Image Preprocessing Using OpenCV

  • Explore how OpenCV is employed for image preprocessing in the context of manufacturing and other industries related to the process.
  • The Impact of AI in Manufacturing
  • Reach into the broader implications of artificial intelligence, including computer vision, in the manufacturing sector and other industries with the same processes.

Benefits and Challenges

  • Discuss the benefits of integrating Object Detection in manufacturing, addressing potential challenges, and how to overcome them.
  • Enhanced Efficiency: Automated processes reduce manual intervention, enhancing overall production efficiency.
  • Improved Accuracy: Object Detection minimizes errors associated with manual counting and validation.
  • Cost Savings: Long-term cost savings are achieved through reduced manual labor and increased production efficiency.

Future Trends

  • Explore emerging trends in Object Detection and machine learning that could further enhance manufacturing processes.
  • Integration of AI in Manufacturing: The use of Artificial Intelligence (AI) and Machine Learning (ML) in manufacturing is set to grow, enhancing efficiency and decision-making in processes such as quality control and product validation.
  • AI-Based Cybersecurity: Machine Learning techniques will play an increasing role in detecting and responding to cybersecurity threats, ensuring the security of manufacturing systems.
  • Advancements in Machine Learning Technology: Ongoing innovations in machine learning technology will impact various aspects of business operations, offering new opportunities for optimization in manufacturing processes.
  • Evolution in Object Recognition: Machine Learning techniques for object recognition, as discussed in recent studies, are evolving, showing potential in recognizing objects and features in manufacturing processes.
  • Tiny ML and MML Trends: Emerging trends like Tiny ML (deploying machine learning models on edge devices) and MML (Model Management Layer) are anticipated to play a significant role in shaping the future of machine learning applications, including manufacturing.
  • Advancements in Computer Vision: The future of computer vision, a crucial component of object detection, is marked by continuous advancements, transforming industries such as manufacturing through improved image recognition and analysis.

Conclusion

This large-scale exploration of Object Detection with machine learning and OpenCV displays the transformative potential for manufacturing assembly lines.
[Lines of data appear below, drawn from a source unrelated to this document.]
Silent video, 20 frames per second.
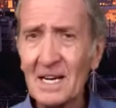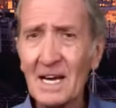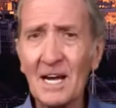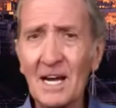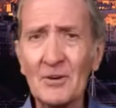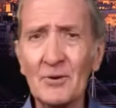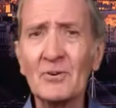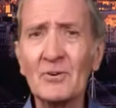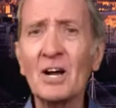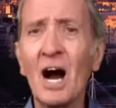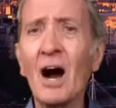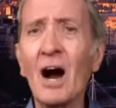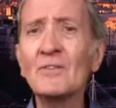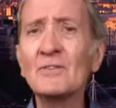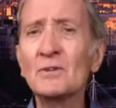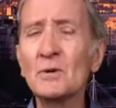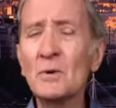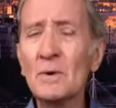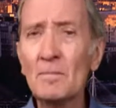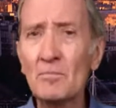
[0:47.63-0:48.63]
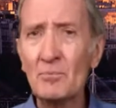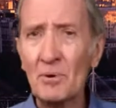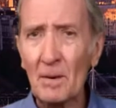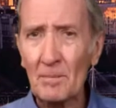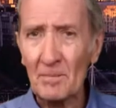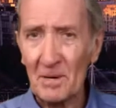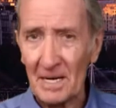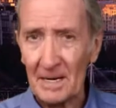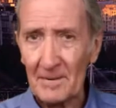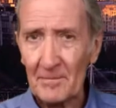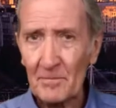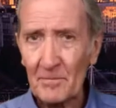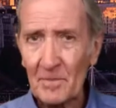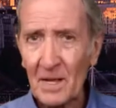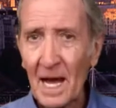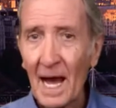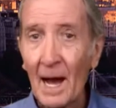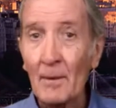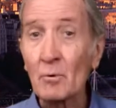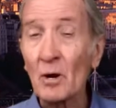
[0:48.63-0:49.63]
and you can't do it properly.
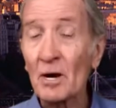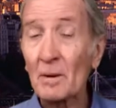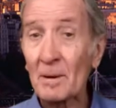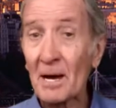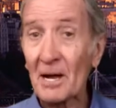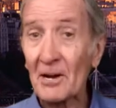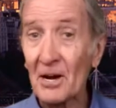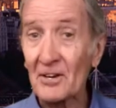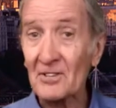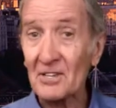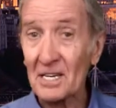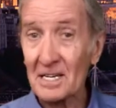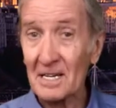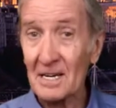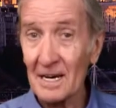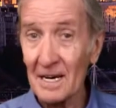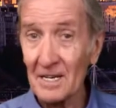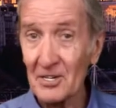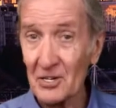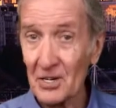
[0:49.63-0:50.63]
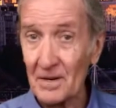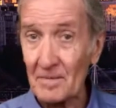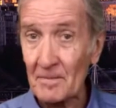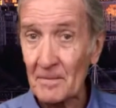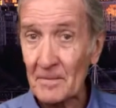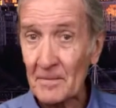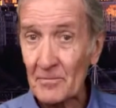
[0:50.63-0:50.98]
And what about articulation?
By merging advanced technologies, manufacturers can achieve unparalleled levels of efficiency, accuracy, and quality control also with machine learning and OpenCV technology in a manufacturing assembly line transfigure the traditional processes and cost-effectiveness in the long term.

Sources

This blog serves as a guide for manufacturers looking to embrace the future of smart manufacturing, i would like to thank the sources for making this blog possible.